I had a dream, a passion and a goal.
I was adopted from Colombia and arrived in Antwerp, Belgium, 33 years ago.
My name is Andres De Blust-Mommaerts, currently making the transition from professional dancer towards becoming a certified dance instructor / teacher in dance ballet pointes and choreography. Besides that I do drag, make costumes, dress wigs and I also do make-up.
As a little boy, I often lived in my own world of fantasy. I pretended to be a magical princess and played with dolls, creating a world full of fairies and magic. But I was labelled as the boy with learning difficulties who had to work twice as hard to get a grade at school and also as someone with a lot of energy and creativity. A lot of questions were unanswered. Why did some kids and parents find me weird? And why was I adopted? What were the reasons for my learning difficulties (dyslexia and ADHD)? Is it because I was to much involved in my fantasy world?
Even though my parents had always supported me, they were also afraid of what would happen later. I was always on my own or with the girls in the class. We acted together in theatre plays and were dressed up as a magic fairies in the fancy dresses from the school. In my head I lived from show to show. I was inspired by the spectacles I saw with my mom: the Efteling, musicals, Disney movies or books with pictures in which I completely immersed myself.
I started dance classes and felt immediately at home because of the discipline and my 100 percent commitment. I could move and didn’t have to sit still and learn to read.

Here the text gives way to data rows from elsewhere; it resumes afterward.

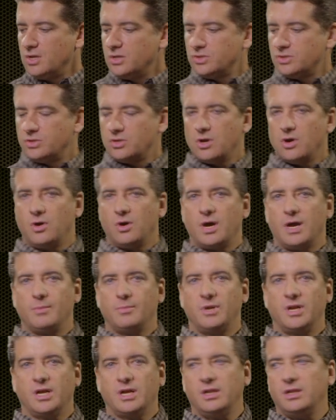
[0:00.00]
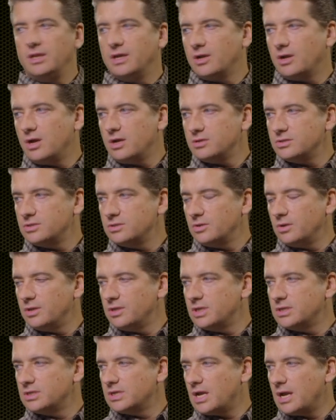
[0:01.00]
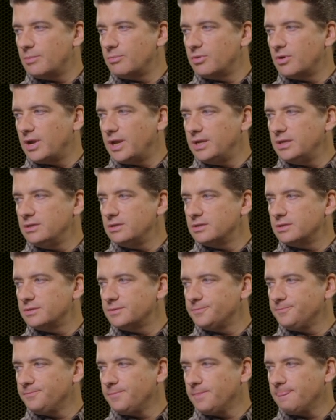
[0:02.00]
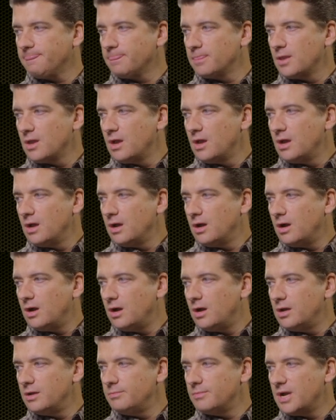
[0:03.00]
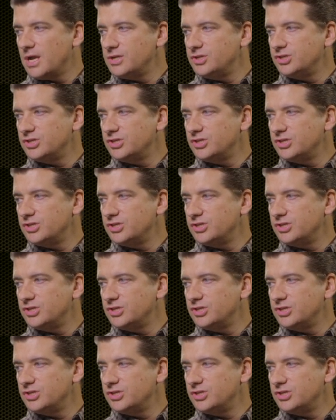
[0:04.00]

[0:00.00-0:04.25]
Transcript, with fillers: So I'm going to click also on the top right on my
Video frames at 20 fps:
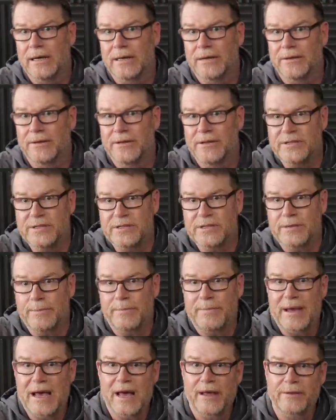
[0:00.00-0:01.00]
This is
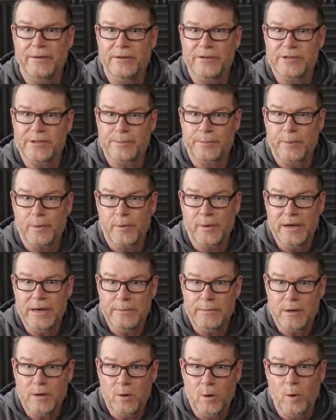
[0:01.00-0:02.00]
about the
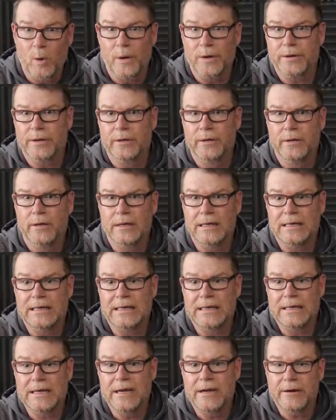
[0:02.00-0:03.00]
Supreme Court
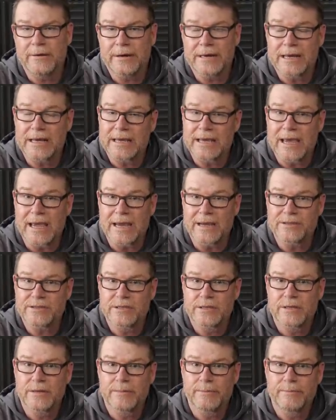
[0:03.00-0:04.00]
hearing a
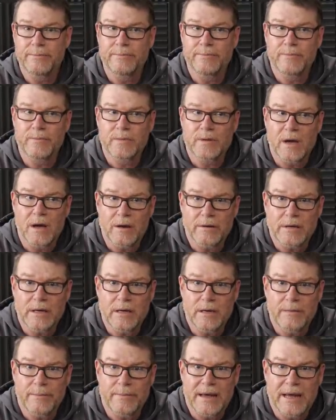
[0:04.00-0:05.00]
case
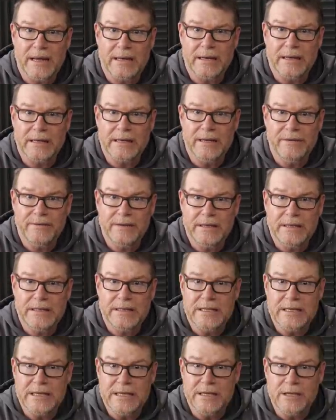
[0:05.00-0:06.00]
talking about giving
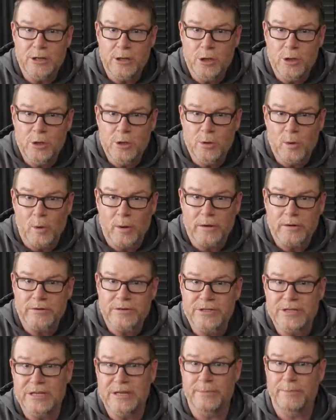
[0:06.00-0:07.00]
the New
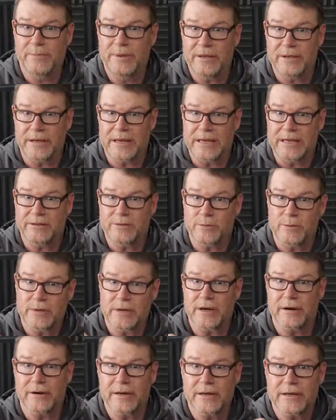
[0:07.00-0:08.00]
Yorkers the ability to
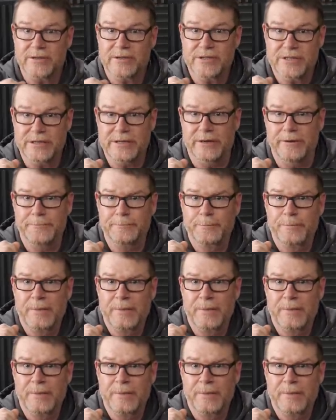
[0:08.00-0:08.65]
carry concealed,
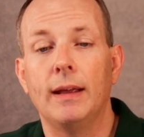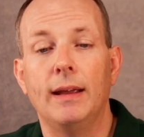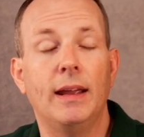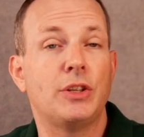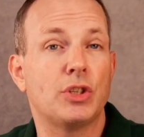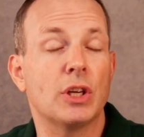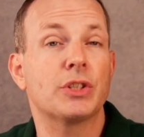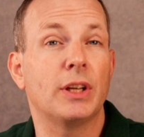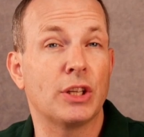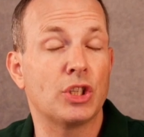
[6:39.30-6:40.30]
it's just
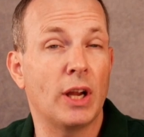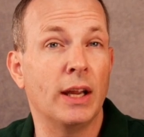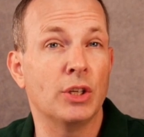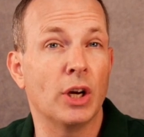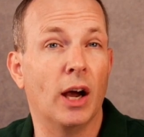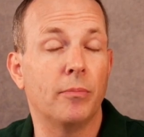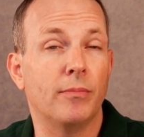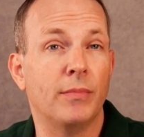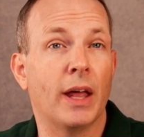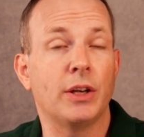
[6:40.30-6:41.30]
an exchange up,
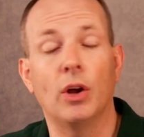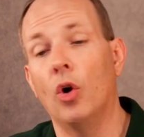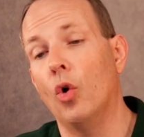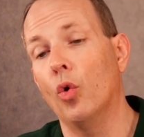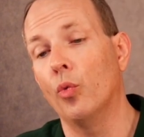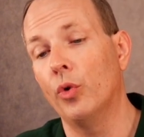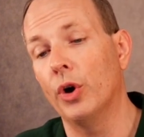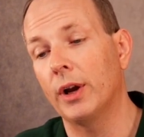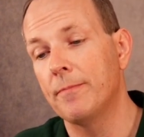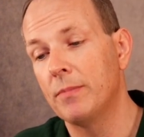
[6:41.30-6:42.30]
not a whole rook.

I got to know myself more and more as a man and as an artist because I had found something outside of my fantasy world that kept me busy and focused.
Now that I’m older, that playfulness is still there but in the shape of a drag queen persona that I created when I was still in kindergarten. On stage I am a magical fairy or a witch. I invest a lot of time and energy in creating my costumes and looks for every show.
It’s a kind of safe haven I created for myself. Nobody knows who I am when I hide behind the façade of a drag queen. And I stopped fearing that I would not be accepted by others or being insulted for who I am. It is okay to go back to my fantasy world every now and then. I try to drag people into my story.
Mocca Boné is my alter ego as drag queen and I don’t think that I can change that persona. It is also a kind of handhold now that I have stopped dancing. I miss the adrenaline shot that I get on the stage from the audience. That’s also why I still do drag. I want to shock, I want to create conversation between people. I like to be seen, I look for compliments.
Is this a sign of my own insecurity ? I think it is. As a dancer I have shaped myself as an artist. I was bound by rules and contracts. But as Mocca Boné I can decide for myself what to do or not to do.